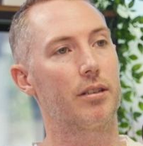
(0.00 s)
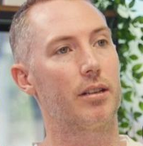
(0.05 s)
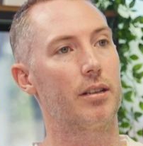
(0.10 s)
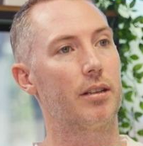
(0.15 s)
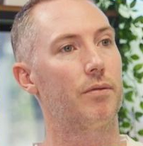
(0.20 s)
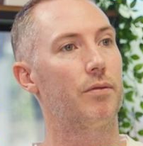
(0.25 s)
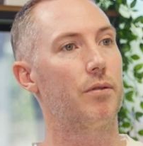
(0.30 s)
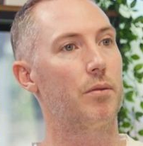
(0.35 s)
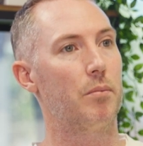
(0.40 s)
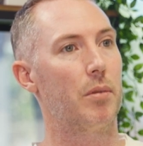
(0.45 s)
and
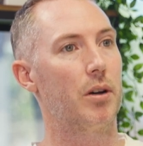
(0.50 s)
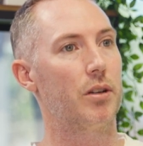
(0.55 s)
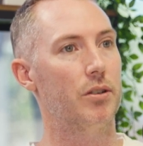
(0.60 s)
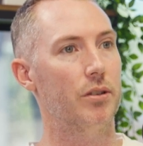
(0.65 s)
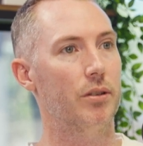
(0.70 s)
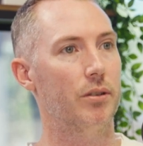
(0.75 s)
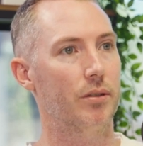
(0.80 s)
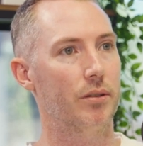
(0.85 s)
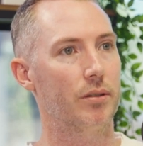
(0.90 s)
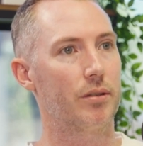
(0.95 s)
different
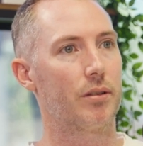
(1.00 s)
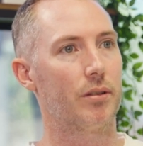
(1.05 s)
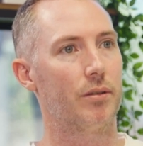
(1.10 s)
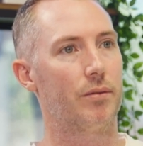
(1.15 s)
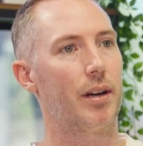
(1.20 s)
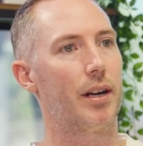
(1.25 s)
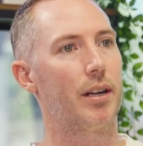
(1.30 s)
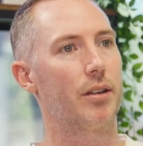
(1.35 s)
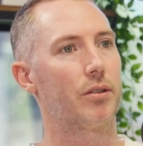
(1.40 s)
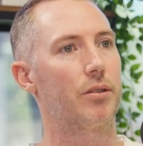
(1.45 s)
modules of
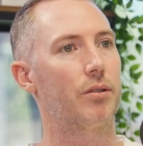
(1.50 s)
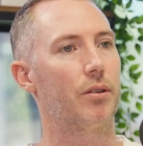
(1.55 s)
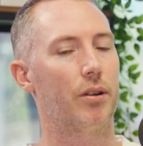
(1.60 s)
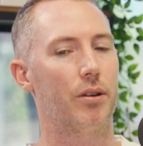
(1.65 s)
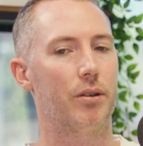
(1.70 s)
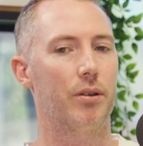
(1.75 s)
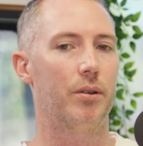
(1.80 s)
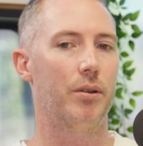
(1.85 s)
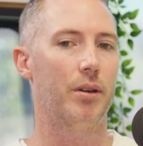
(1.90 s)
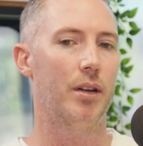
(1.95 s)
how to
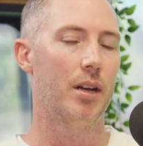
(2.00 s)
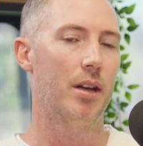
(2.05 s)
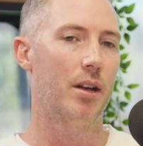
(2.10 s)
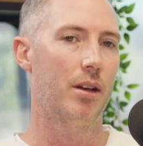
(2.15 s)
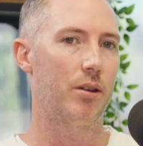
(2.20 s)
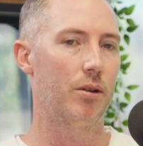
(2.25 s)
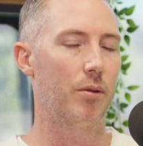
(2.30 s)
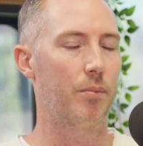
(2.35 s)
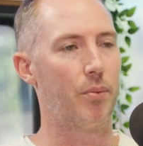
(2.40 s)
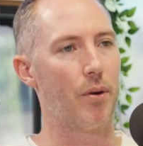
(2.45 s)
grow
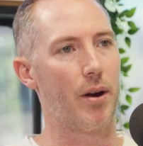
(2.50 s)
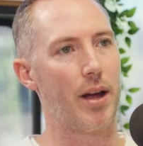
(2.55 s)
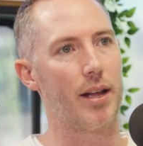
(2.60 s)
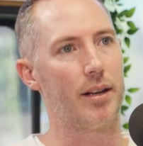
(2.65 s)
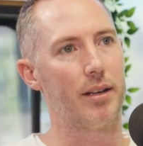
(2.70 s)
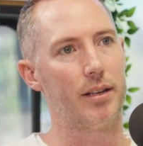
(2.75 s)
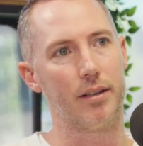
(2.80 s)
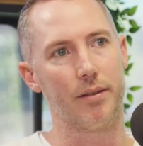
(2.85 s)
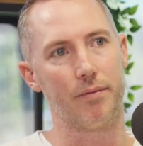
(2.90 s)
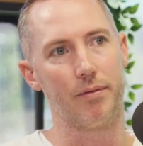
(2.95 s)
your brand
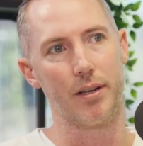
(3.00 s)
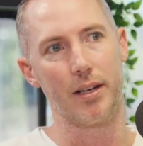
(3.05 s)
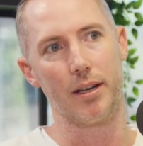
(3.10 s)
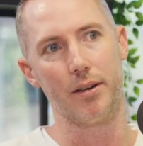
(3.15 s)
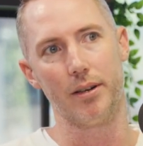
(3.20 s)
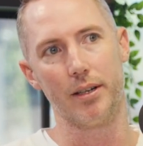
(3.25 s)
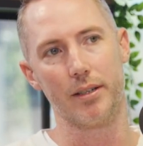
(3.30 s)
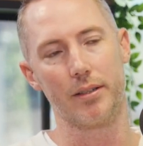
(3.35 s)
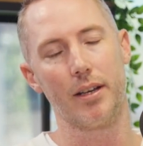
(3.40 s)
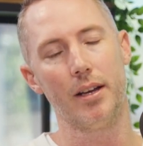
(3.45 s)
in different
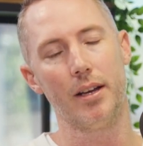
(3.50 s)
areas.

=== Assignment ===
Images are to be skipped, and each line above is to be returned exactly.

=== Exercise result ===
(0.00 s)
(0.05 s)
(0.10 s)
(0.15 s)
(0.20 s)
(0.25 s)
(0.30 s)
(0.35 s)
(0.40 s)
(0.45 s)
and
(0.50 s)
(0.55 s)
(0.60 s)
(0.65 s)
(0.70 s)
(0.75 s)
(0.80 s)
(0.85 s)
(0.90 s)
(0.95 s)
different
(1.00 s)
(1.05 s)
(1.10 s)
(1.15 s)
(1.20 s)
(1.25 s)
(1.30 s)
(1.35 s)
(1.40 s)
(1.45 s)
modules of
(1.50 s)
(1.55 s)
(1.60 s)
(1.65 s)
(1.70 s)
(1.75 s)
(1.80 s)
(1.85 s)
(1.90 s)
(1.95 s)
how to
(2.00 s)
(2.05 s)
(2.10 s)
(2.15 s)
(2.20 s)
(2.25 s)
(2.30 s)
(2.35 s)
(2.40 s)
(2.45 s)
grow
(2.50 s)
(2.55 s)
(2.60 s)
(2.65 s)
(2.70 s)
(2.75 s)
(2.80 s)
(2.85 s)
(2.90 s)
(2.95 s)
your brand
(3.00 s)
(3.05 s)
(3.10 s)
(3.15 s)
(3.20 s)
(3.25 s)
(3.30 s)
(3.35 s)
(3.40 s)
(3.45 s)
in different
(3.50 s)
areas.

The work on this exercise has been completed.